WHAT YOU HAVE TO DO:
Although the records contain pictures, print none of them; print exactly the lines from the one with "Frames from a" through the last line.

Saved data entries
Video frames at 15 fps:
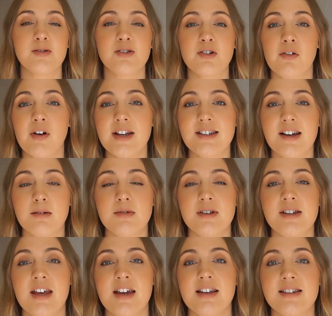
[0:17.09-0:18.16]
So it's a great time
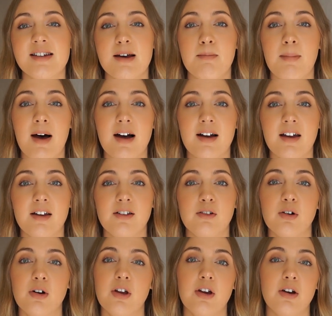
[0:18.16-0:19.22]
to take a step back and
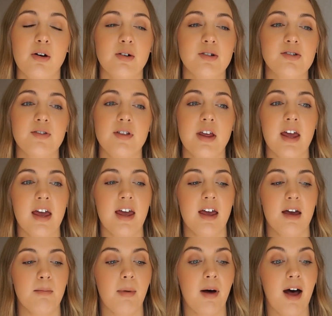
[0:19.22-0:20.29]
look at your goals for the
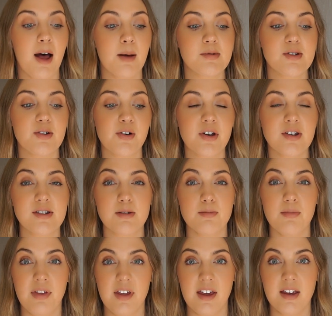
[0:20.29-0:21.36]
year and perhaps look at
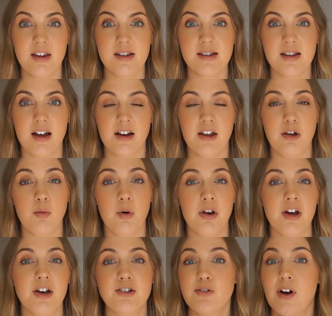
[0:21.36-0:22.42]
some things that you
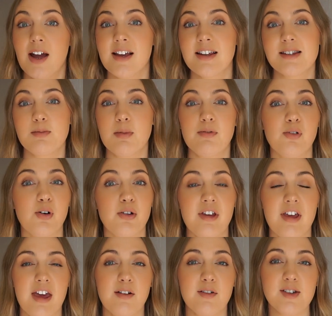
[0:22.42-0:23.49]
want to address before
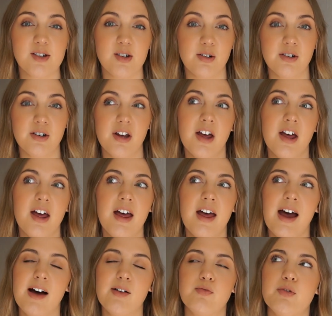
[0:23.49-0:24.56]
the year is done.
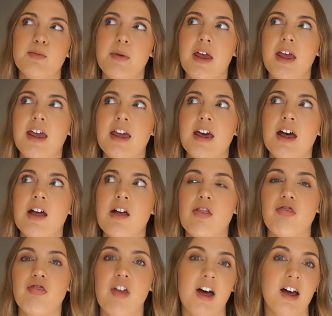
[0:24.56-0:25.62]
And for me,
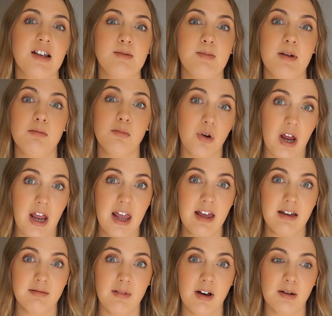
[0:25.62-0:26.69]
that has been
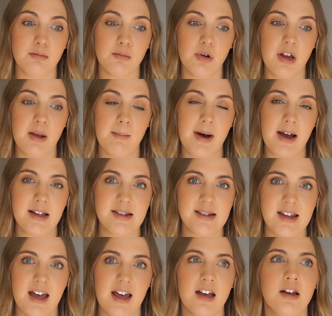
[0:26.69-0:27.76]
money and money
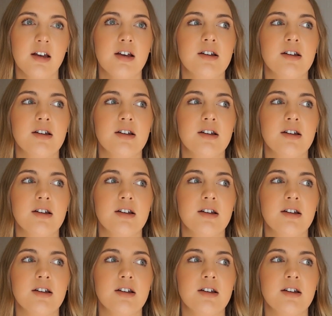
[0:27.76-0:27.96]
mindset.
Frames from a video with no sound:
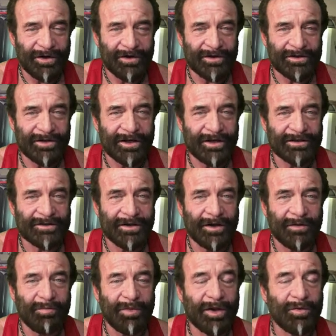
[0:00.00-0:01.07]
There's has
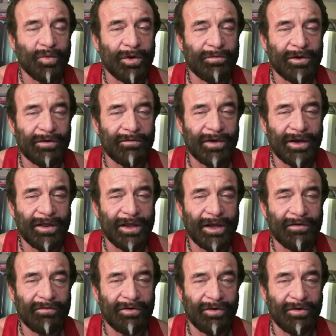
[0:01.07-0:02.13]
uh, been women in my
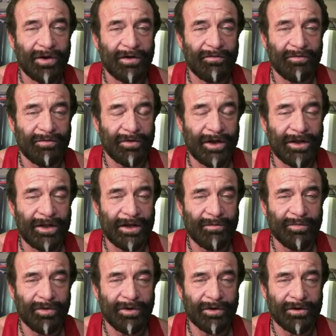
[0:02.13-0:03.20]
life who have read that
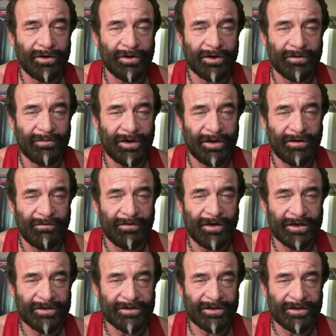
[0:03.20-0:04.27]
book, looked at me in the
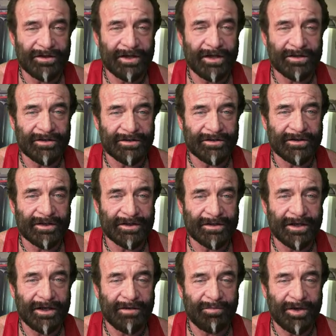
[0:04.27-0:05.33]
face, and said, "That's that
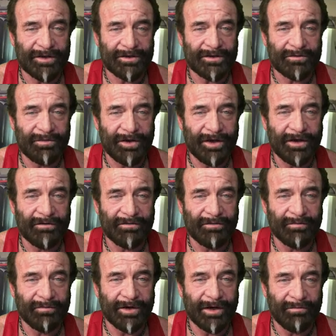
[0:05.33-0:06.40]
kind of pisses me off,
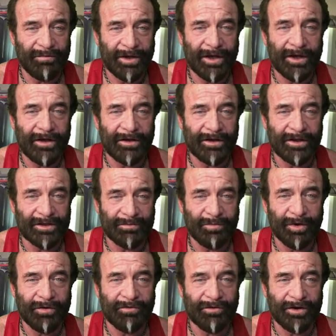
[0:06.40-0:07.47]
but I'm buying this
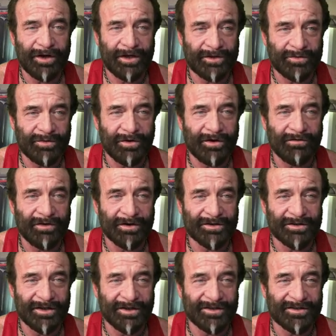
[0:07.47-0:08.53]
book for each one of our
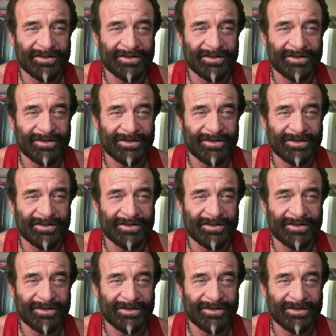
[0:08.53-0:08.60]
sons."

COMPLETED TASK:
Frames from a video with no sound:
[0:00.00-0:01.07]
There's has
[0:01.07-0:02.13]
uh, been women in my
[0:02.13-0:03.20]
life who have read that
[0:03.20-0:04.27]
book, looked at me in the
[0:04.27-0:05.33]
face, and said, "That's that
[0:05.33-0:06.40]
kind of pisses me off,
[0:06.40-0:07.47]
but I'm buying this
[0:07.47-0:08.53]
book for each one of our
[0:08.53-0:08.60]
sons."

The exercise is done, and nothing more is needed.